3.3.2 Validation Response

function validationResponse(
    bytes32 requestHash,
    uint8 response,       // 0–100
    string responseUri,
    bytes32 responseHash,
    bytes32 tag
) external;
  • MUST be called by the original validatorAddress.

  • response can be:

    • Binary (0 = fail, 100 = pass), or

    • Graded (0–100 spectrum)

Emits:

event ValidationResponse(
    address indexed validatorAddress,
    uint256 indexed agentId,
    bytes32 indexed requestHash,
    uint8 response,
    string responseUri,
    bytes32 tag
);

Several progressive validation patterns are possible (e.g. “soft finality”, “hard finality” via tag).

3.3.3 Read Functions

Key read APIs include:

  • getValidationStatus(requestHash)

  • getSummary(agentId, validatorAddresses, tag)

  • getAgentValidations(agentId)

  • getValidatorRequests(validatorAddress)

Incentives & slashing are out-of-scope for this BEP and left to the specific validation protocols.


4. Rationale

  • Protocol-agnostic: Works with MCP, A2A, and any future agent protocols by linking to a flexible registration file that can list any endpoints.

  • Composable signals: Reputation and validation data are on-chain, indexable, and filterable, while the semantics and scoring models can evolve off-chain.

  • Low-cost operations: BSC (and opBNB) make frequent feedback & validations economically feasible.

  • Indexing-friendly: On-chain pointers + IPFS/BNB Greenfield storage fit nicely with subgraphs and other indexing stacks.

  • Cross-chain compatibility: Fully compatible with ERC-8004 on Ethereum and other EVM chains. Agents can:

    • Be registered on multiple chains

    • Aggregate feedback and validation signals in a multi-chain ecosystem


5. Backwards Compatibility

  • BEP-620 does not modify existing BSC protocol behavior.

  • Identity Registry is ERC-721 compatible and works with existing NFT tooling.

  • Existing applications can adopt this standard incrementally, without migration.


6. Security Considerations (Summary)

  • Sybil / spam: Pre-authorization (feedbackAuth) reduces but does not remove Sybil risk.
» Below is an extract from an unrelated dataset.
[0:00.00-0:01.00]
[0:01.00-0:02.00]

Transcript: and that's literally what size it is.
Higher-level reputation systems for reviewers are expected to emerge.

  • Audit integrity: On-chain pointers + hashes are immutable, preserving audit trails.
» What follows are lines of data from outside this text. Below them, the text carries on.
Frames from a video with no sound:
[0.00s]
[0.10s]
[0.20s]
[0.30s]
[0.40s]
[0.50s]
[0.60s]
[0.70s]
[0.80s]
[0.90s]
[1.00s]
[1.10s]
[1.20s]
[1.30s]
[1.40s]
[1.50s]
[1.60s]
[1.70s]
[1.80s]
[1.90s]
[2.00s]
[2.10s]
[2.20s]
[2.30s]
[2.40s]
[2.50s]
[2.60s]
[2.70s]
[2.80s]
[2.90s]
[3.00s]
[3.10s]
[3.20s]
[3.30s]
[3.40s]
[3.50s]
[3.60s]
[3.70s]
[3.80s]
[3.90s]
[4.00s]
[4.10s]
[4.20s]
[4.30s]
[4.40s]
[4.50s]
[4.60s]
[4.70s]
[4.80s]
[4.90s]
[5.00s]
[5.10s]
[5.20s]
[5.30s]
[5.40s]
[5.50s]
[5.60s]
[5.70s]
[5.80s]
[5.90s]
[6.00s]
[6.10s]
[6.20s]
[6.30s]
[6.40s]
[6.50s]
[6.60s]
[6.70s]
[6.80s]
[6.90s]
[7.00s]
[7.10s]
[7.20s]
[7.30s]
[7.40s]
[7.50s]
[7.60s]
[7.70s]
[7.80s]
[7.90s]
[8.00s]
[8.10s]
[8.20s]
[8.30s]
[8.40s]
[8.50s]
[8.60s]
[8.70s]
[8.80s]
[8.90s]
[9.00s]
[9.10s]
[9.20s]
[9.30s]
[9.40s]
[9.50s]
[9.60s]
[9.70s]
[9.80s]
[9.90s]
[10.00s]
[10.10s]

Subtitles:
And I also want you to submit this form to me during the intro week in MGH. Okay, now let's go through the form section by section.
  • Capability verification:

    • BEP-620 guarantees link between on-chain agent identity and off-chain registration file.
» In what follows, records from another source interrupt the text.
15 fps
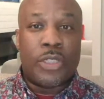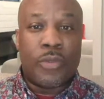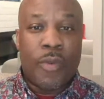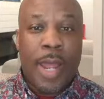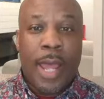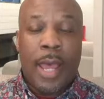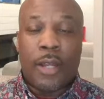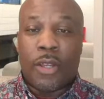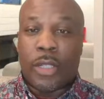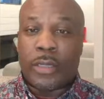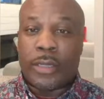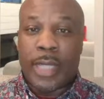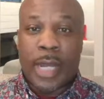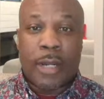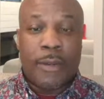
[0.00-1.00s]
I'm not saying
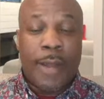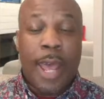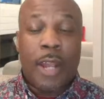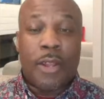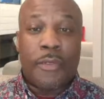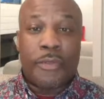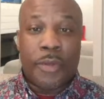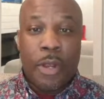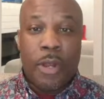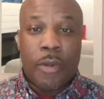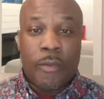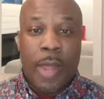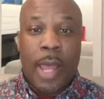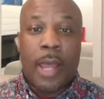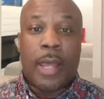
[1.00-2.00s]
he's gonna be a first
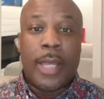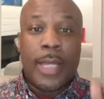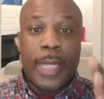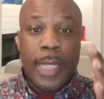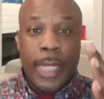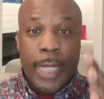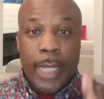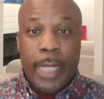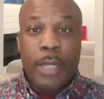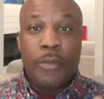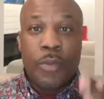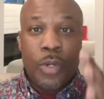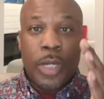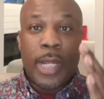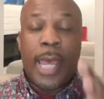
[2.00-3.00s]
round or second round
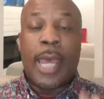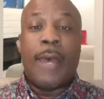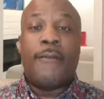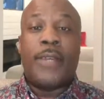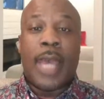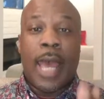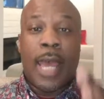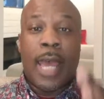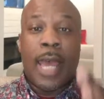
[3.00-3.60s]
and third round.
    • It does not guarantee capabilities are correct or non-malicious; that’s the role of:

      • Reputation

      • Validation

      • TEE attestation / external security frameworks

  • Self-feedback prevention: The Reputation Registry is designed so agent owners/operators cannot rate themselves.


7. Reference Implementation

A reference implementation is available at:

GitHub - erc-8004/erc-8004-contracts: Registry contracts curated by the 8004 team

The contracts include:

  • Identity Registry (ERC-721 + URIStorage)

  • Reputation Registry

  • Validation Registry

All content is licensed under CC0.


8. Questions for the Community

We’d love feedback from the BNB Chain community on the following points:

  1. Deployment scope

    • BSC-only first, or parallel deployment on opBNB from day one?
  2. Integration with existing projects

    Are there MCP / A2A / agent frameworks on BNB Chain that would like to integrate early?


Call for feedback

All comments, questions, and critiques are very welcome — especially from:

  • dApp teams building with MCP / A2A / ERC-8004

  • Security / validator / zk / TEE protocol teams

If there’s strong community support, we’ll proceed with refining BEP-620 and pushing it through the official BEP workflow.

Thanks for reading :folded_hands:

Looking forward to your feedback on BEP-620: Trustless Agents.